Der amtierende Präsident Israels wurde ja ebenfalls im Iran geboren.

Richtig Moshe Katzav. Katzav stammt übrigens aus Yzad, derselben Stadt in der Khatami geboren wurde, aber das nur am Rande.

Außerdem müssen in diesem Zusammenhang Verteidigunsminister Moshav, der Chef der Luftwaffe, als auch einer der bekanntesten Popsänger Israels genannt werden. Diese Beispiele verdeutlichen exemplarisch das iranische Juden in Israel, sowie deren Kinder und Enkelkinder wichtige Positionen in der Gesellschaft erlangt haben, überwiegend durch Bildung.

In den letzten 13 Jahren hatte die massive Einwanderung nach Israel, überwiegend aus der ehemaligen UdSSR, direkte Auswirkungen auf die politische Landschaft beziehungsweise das Parteiensystem. Gibt es ein spezifisch Wahlverhalten der iranischen Juden in Israel, oder politische Parteien die präferiert werden?

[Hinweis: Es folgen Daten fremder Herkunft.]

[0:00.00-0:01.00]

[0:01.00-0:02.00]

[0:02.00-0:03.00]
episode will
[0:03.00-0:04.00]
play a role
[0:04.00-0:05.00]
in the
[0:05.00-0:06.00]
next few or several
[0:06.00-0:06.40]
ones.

Nun ja, im Allgemeinen tendieren Einwanderer aus islamischen Ländern eher zum Likud, oder zur politischen Rechten. Abgeschwächt gilt dieses auch für die iranischen Juden. Die intellektuellen Führer allerdings sind meistens in der Arbeiterpartei engagiert. In der Regel sind Sozialisation und Bildung relevanter im Bezug der Wahlpräferenzen als die ethnische Herkunft. Ein Universitätsprofessor wählt meistens anders als ein Bauarbeiter, selbst dann wenn sie der gleichen ethnischen Herkunft sind.

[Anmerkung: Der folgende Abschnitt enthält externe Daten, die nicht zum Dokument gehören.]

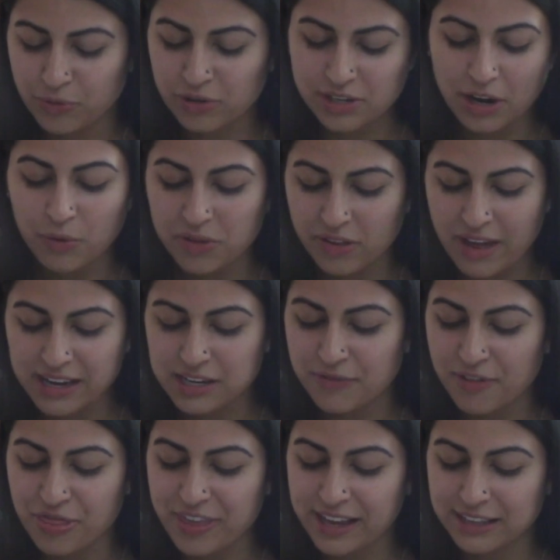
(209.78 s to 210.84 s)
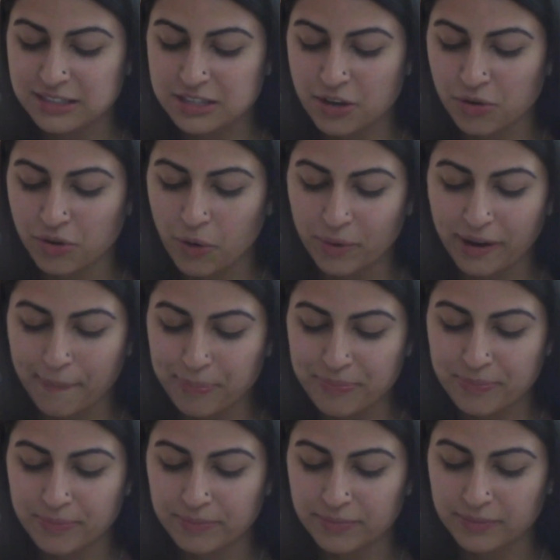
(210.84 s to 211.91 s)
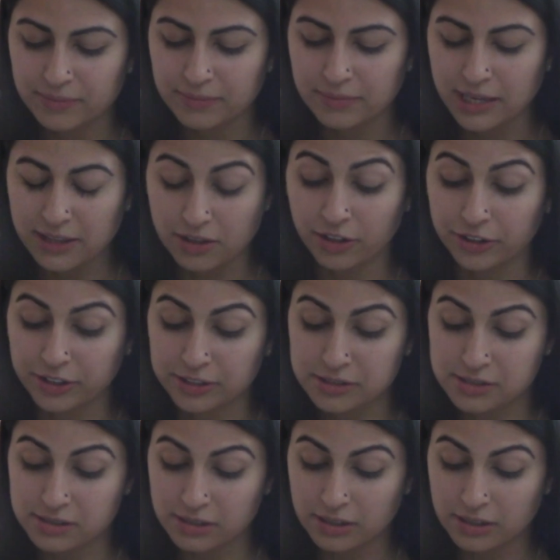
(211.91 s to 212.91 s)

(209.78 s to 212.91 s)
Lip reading: dealt with a lot of different things, though, growing up in the hoods.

Man kann die russische Migration nur sehr schwer mit der iranischen vergleichen. In den vergangenen Jahren sind über eine Million Menschen aus der Ex-UdSSR nach Israel gekommen. Viel mehr Menschen als aus dem Iran und vor allem in einem wesentlich kürzeren Zeitraum. Ungefähr ein Drittel aller Israelis hat inzwischen irgend eine Art von Wurzeln in den Nachfolgestaaten der Sowjetunion. Diese Einwanderer sind überaus stark im politischen Geschäft engagiert und prägen somit auch die politische Landschaft. Abgesehen vom Präsidenten sind nur recht wenige iranische Einwanderer in der Politik engagiert. Eher findet man sie im akademischen Bereich oder aber in der privaten Wirtschaft.

Gibt es signifikante Unterschiede zwischen der Situation der iranischen Juden in Israel und denen in Los Angeles?

Wie Sie vielleicht wissen ist Los Angeles das wahre Zentrum der iranischen Juden weltweit geworden. In Südkalifornien leben heute mehr iranische Juden als im Iran. Die Juden dort pflegen über aus stark ihr persisches Erbe, unterrichten ihre Kinder in Farsi etc. Um ihre jüdische Identität zu erhalten, betonen sie ihr iranische Herkunft. Dieses ist in Israel grundlegend anders.

Seit 1979 waren Sie nicht mehr im Iran. Ihr Heimatland unterhält keine diplomatischen Beziehungen zum Iran, beide Staaten stehen sich offiziell feindselig gegenüber. Wann glauben Sie werden Sie als Israeli wieder die Möglichkeit haben den Iran zu bereisen?

Ich habe keine Ahnung, ich hoffe sehr bald. Als Wissenschaftler mit dem Schwerpunkt Iran wünsche ich mir sehr vor Ort meine Studien fortsetzen zu können, wie vor 1979. Ich habe zu dem Iran, meinem Geburtsland, und seinen Menschen tiefe Sympathien entwickelt. Ich denke es gibt keine geopolitischen Notwendigkeiten das sich beide Staaten feindselig gegenüberstehen. Iran hat entschieden keine Beziehungen zu Israel zu unterhalten und erlaubt Israelis keine Reise in dieses Land, das muß ich akzeptieren. Allerdings bin ich mir sicher das zwischen den Menschen in beiden Staaten keine Feindseligkeiten bestehen. Iran und Israel haben mehr Gemeinsamkeiten als vielen Beobachtern offensichtlich erscheint. Letztendlich ist dieses aber ein politisches Problem und kann auch nur von Politikern auf beiden Seiten gelöst werden.

Prof. Menashri vielen Dank für dieses Gespräch.